▶ Provided material
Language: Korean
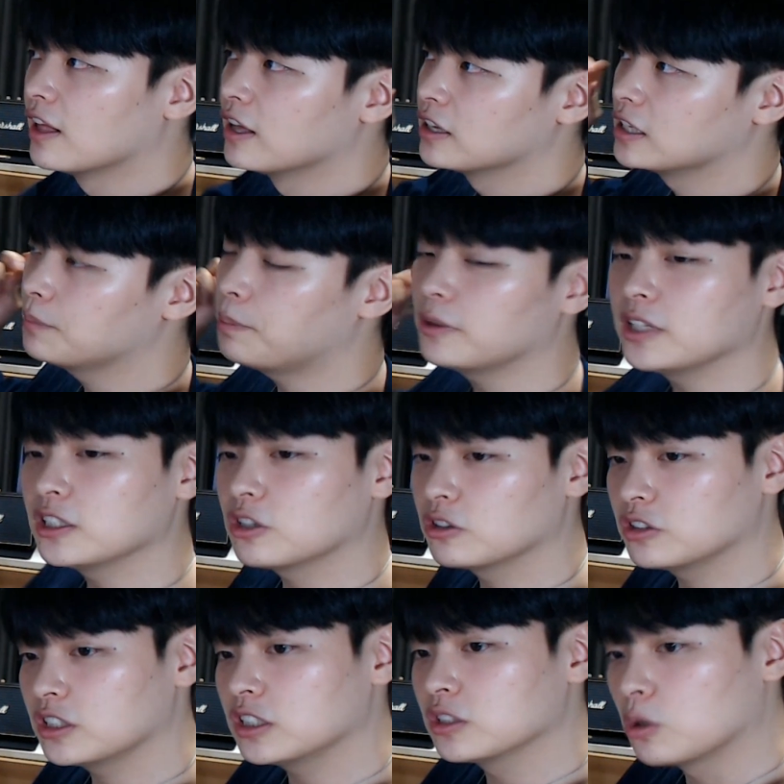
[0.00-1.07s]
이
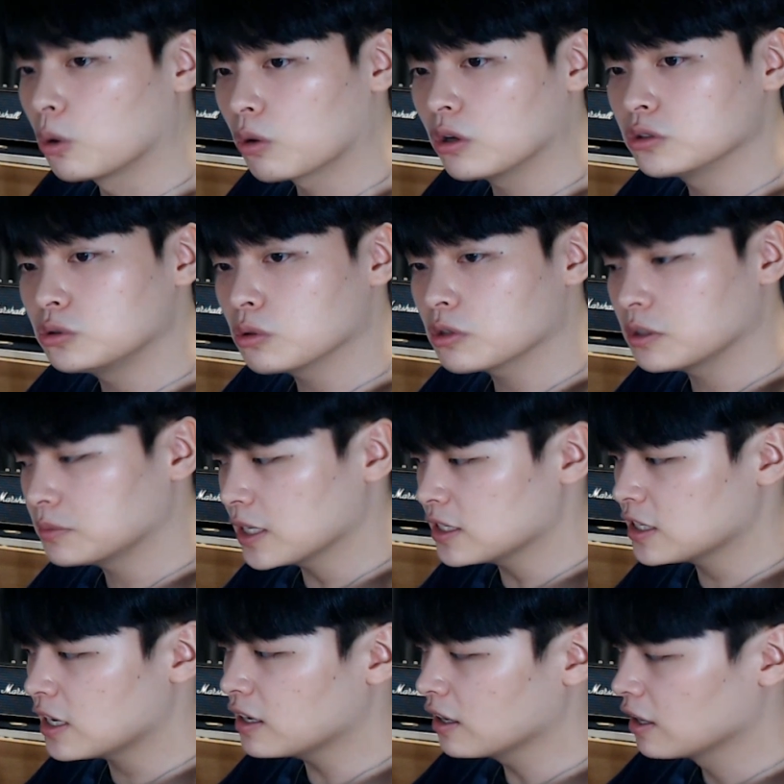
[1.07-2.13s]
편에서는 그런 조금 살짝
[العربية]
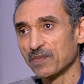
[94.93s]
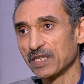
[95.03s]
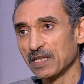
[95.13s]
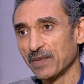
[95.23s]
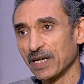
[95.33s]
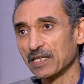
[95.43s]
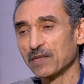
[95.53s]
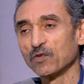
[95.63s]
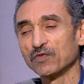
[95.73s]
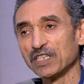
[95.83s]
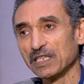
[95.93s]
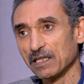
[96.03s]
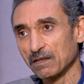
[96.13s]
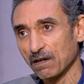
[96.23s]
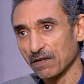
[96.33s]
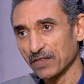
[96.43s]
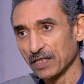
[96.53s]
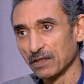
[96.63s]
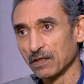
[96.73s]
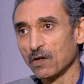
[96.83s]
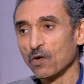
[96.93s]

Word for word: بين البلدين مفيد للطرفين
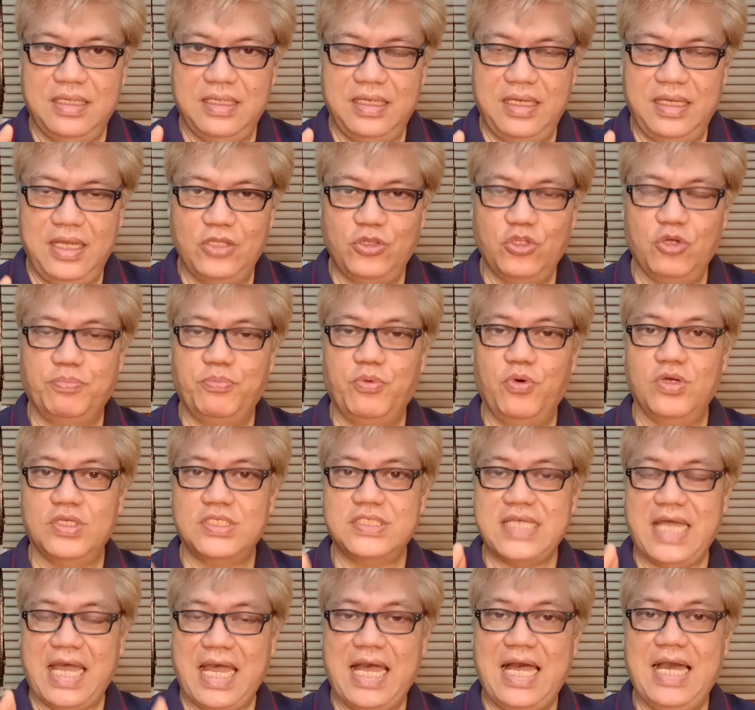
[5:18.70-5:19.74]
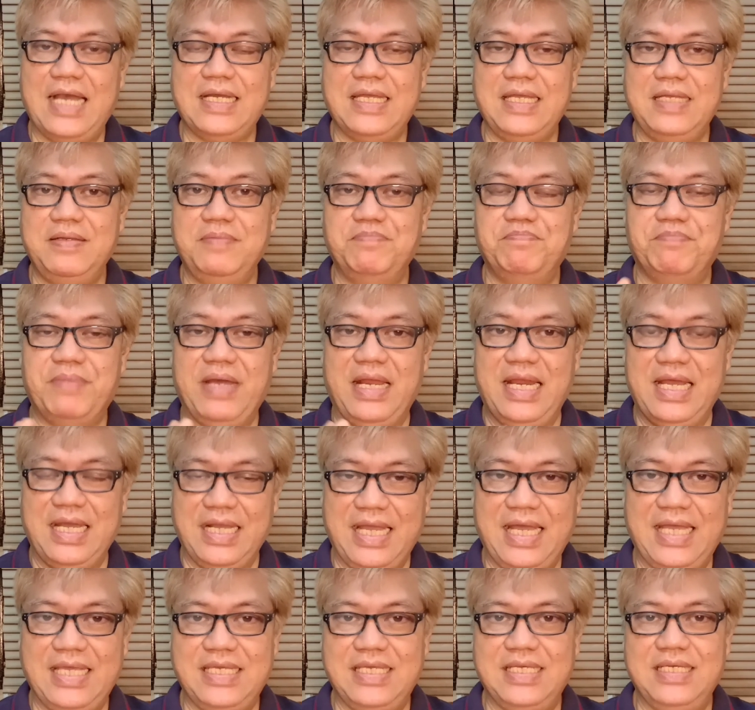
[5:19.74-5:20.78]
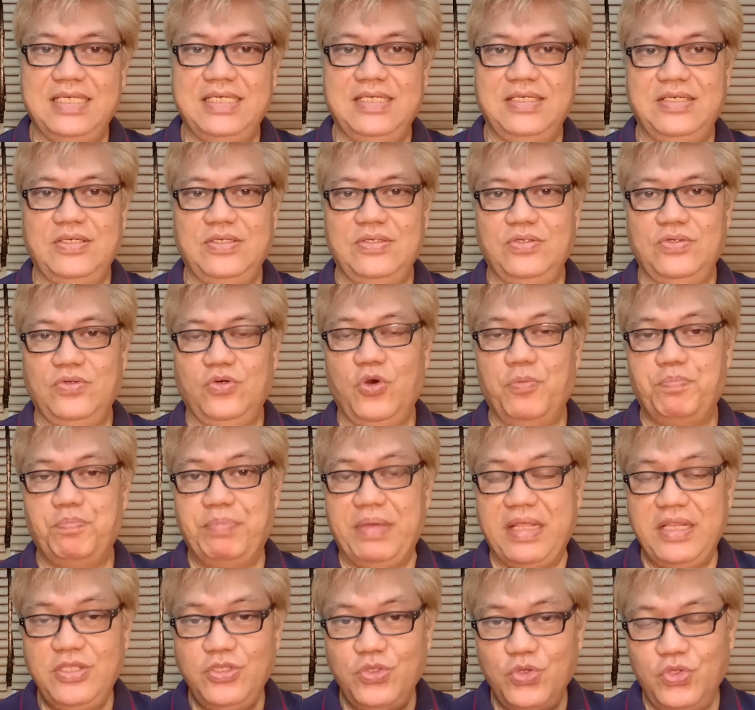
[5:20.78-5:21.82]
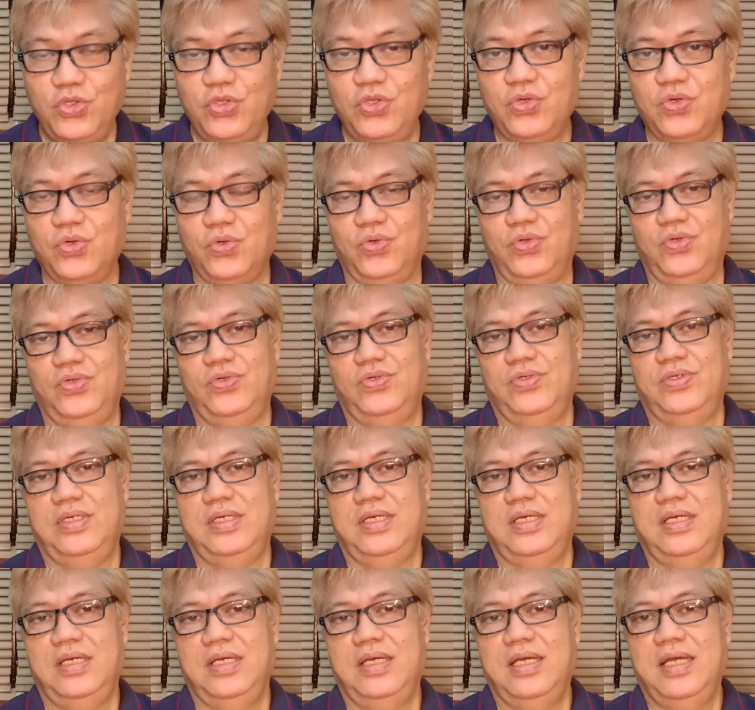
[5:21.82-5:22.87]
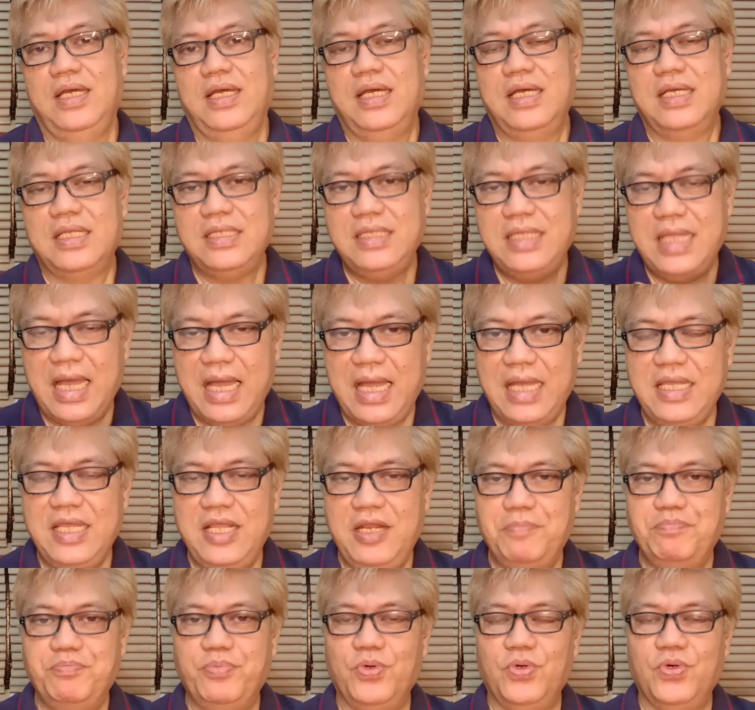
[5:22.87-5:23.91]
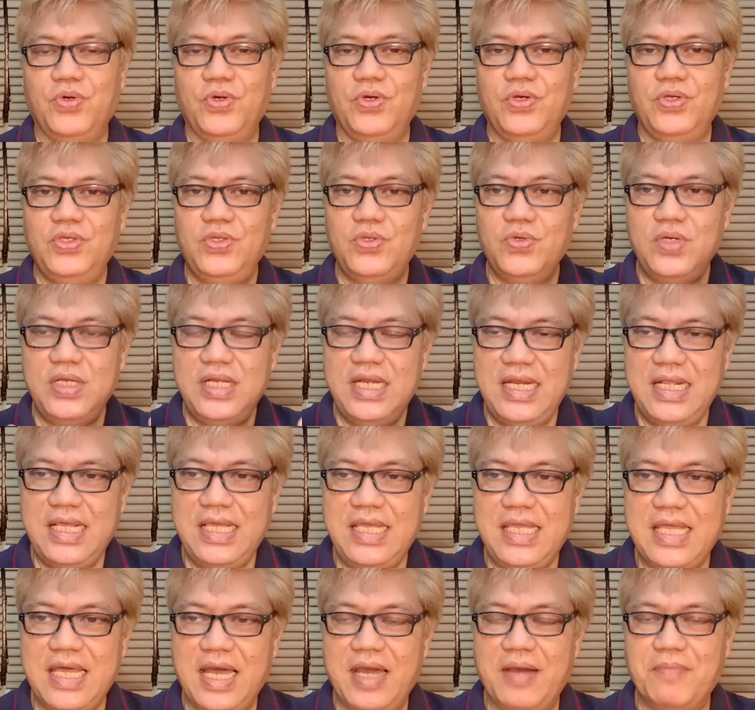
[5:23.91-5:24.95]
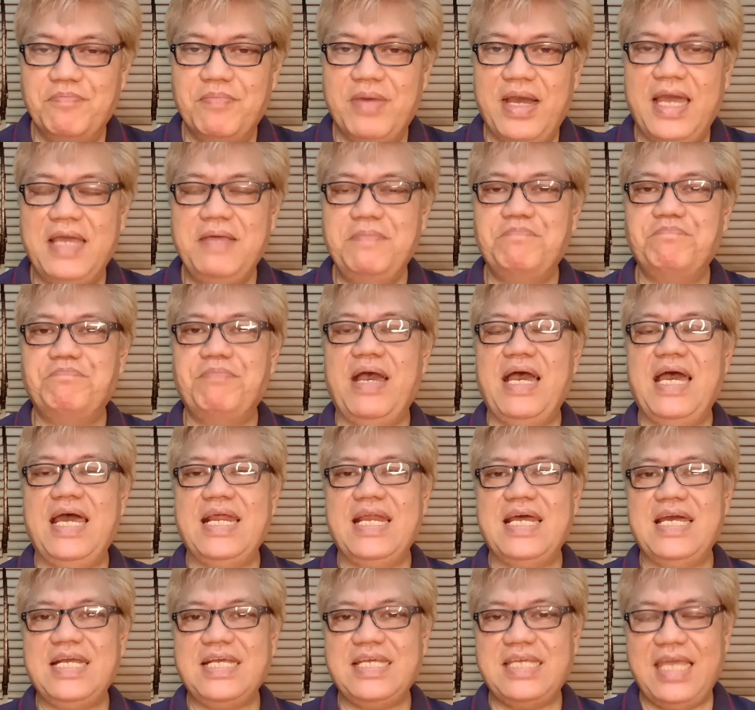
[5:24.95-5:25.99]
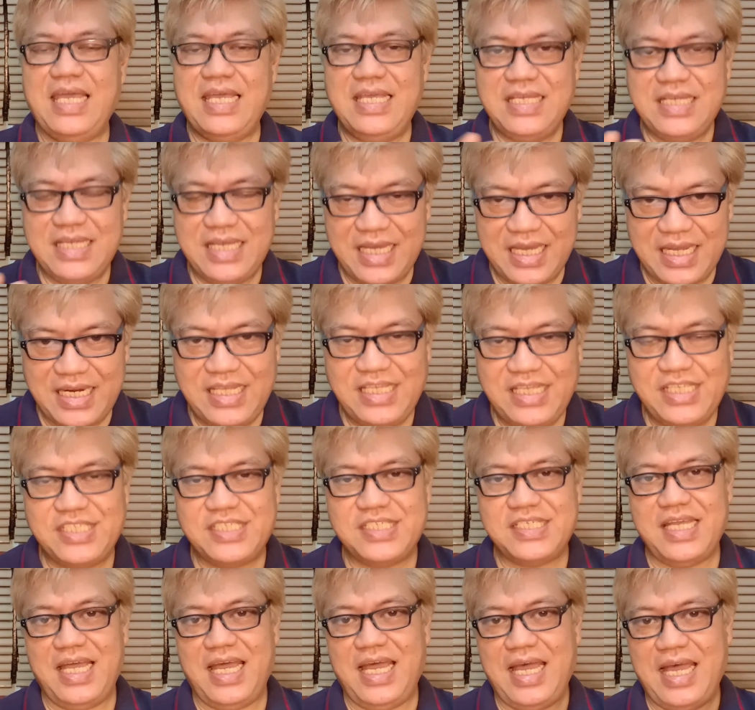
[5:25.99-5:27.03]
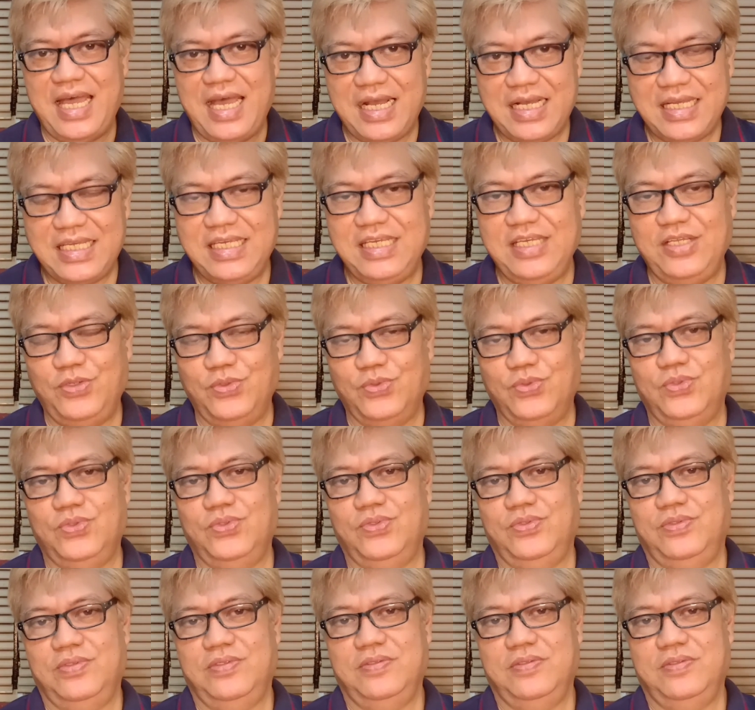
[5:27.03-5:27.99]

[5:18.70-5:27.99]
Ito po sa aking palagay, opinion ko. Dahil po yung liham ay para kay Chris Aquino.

==

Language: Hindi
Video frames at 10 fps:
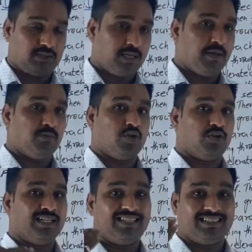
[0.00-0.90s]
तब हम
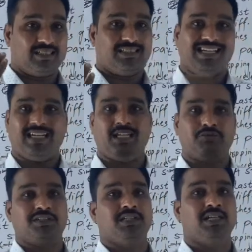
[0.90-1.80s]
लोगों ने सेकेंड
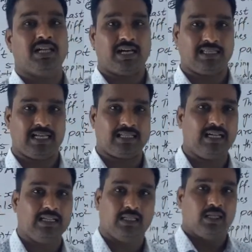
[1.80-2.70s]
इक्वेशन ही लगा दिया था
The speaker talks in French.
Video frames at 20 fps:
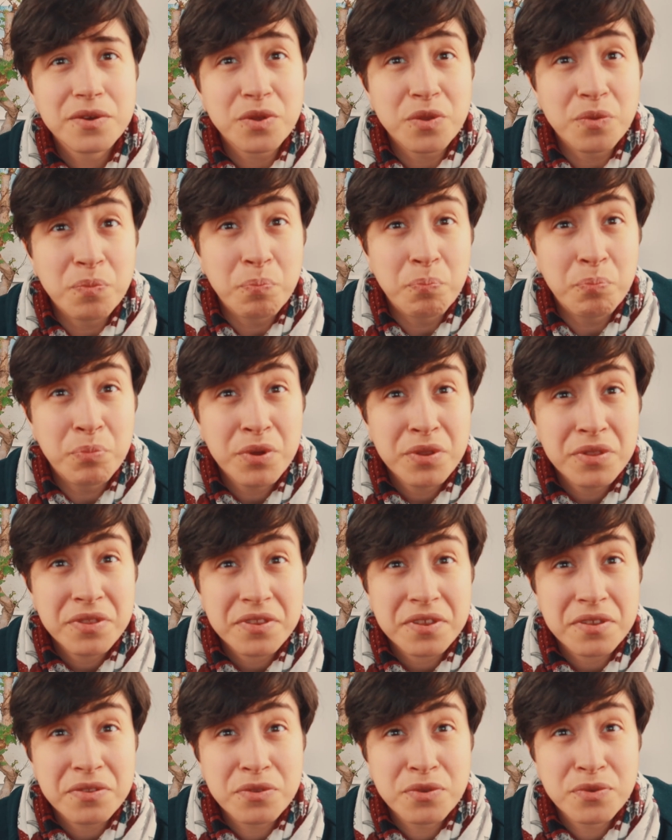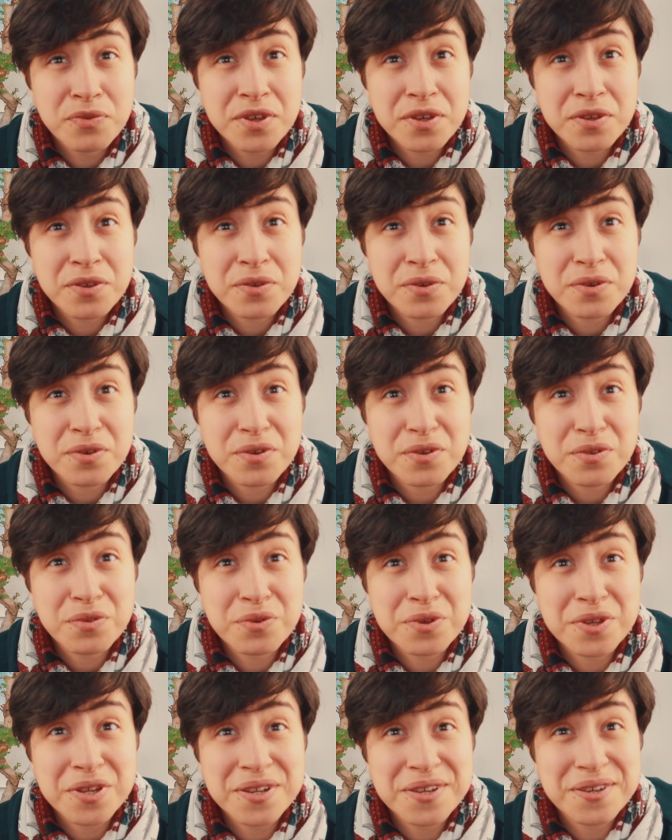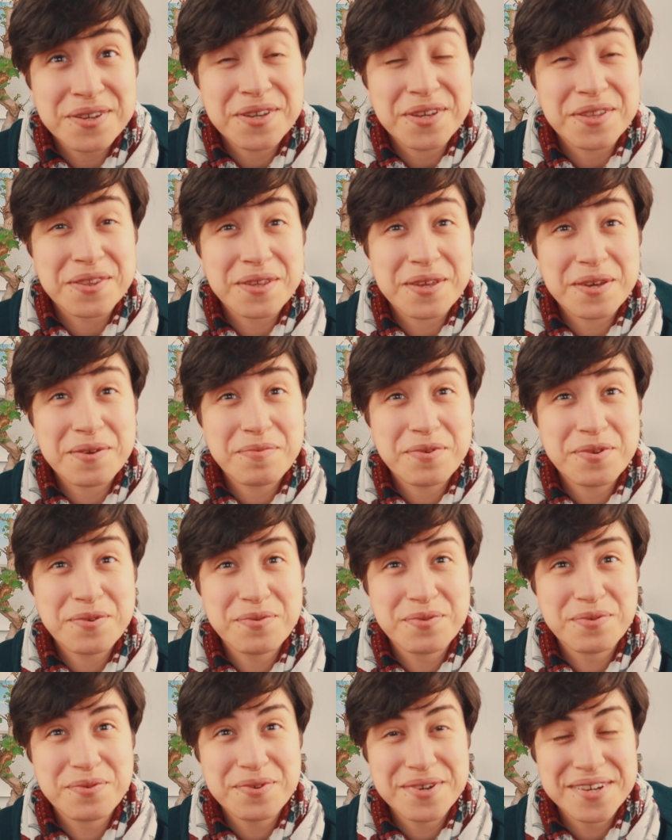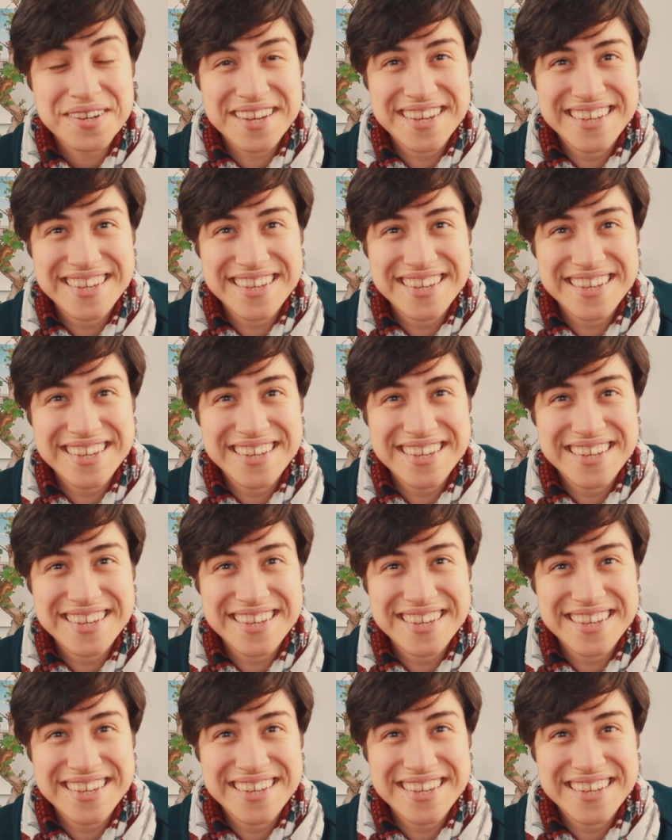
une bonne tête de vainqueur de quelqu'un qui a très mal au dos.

---

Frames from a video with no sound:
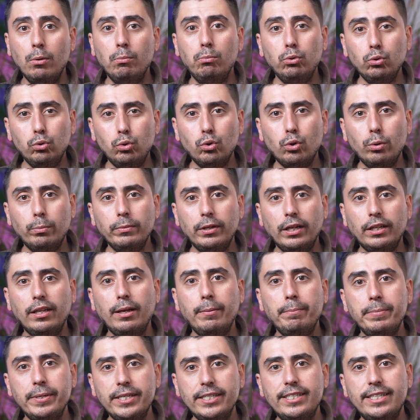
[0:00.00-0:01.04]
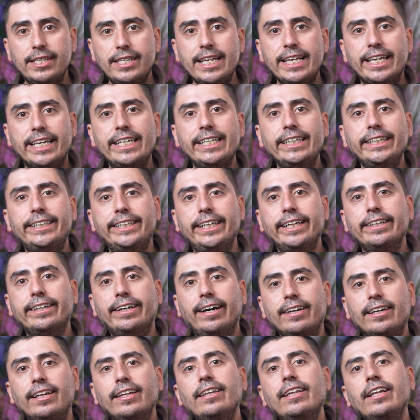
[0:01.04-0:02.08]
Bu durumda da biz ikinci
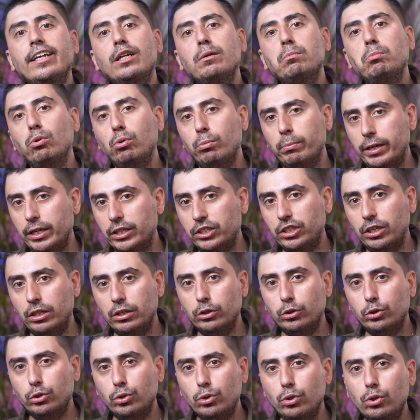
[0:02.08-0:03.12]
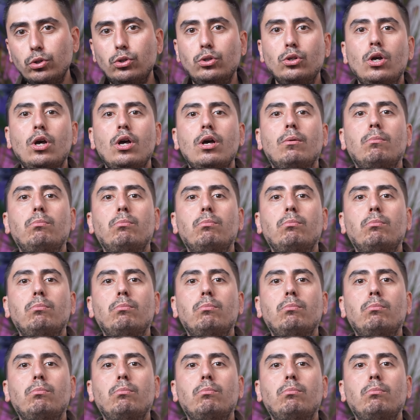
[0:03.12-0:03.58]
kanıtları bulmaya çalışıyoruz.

▶ Work request
Everything from the line with "Language: Korean" down to the line with "[5:27.03-5:27.99]" in the data above should be copied exactly, with both end lines kept and the pictures left out.

▶ Answer section
Language: Korean
[0.00-1.07s]
이
[1.07-2.13s]
편에서는 그런 조금 살짝
[العربية]
[94.93s]
[95.03s]
[95.13s]
[95.23s]
[95.33s]
[95.43s]
[95.53s]
[95.63s]
[95.73s]
[95.83s]
[95.93s]
[96.03s]
[96.13s]
[96.23s]
[96.33s]
[96.43s]
[96.53s]
[96.63s]
[96.73s]
[96.83s]
[96.93s]

Word for word: بين البلدين مفيد للطرفين
[5:18.70-5:19.74]
[5:19.74-5:20.78]
[5:20.78-5:21.82]
[5:21.82-5:22.87]
[5:22.87-5:23.91]
[5:23.91-5:24.95]
[5:24.95-5:25.99]
[5:25.99-5:27.03]
[5:27.03-5:27.99]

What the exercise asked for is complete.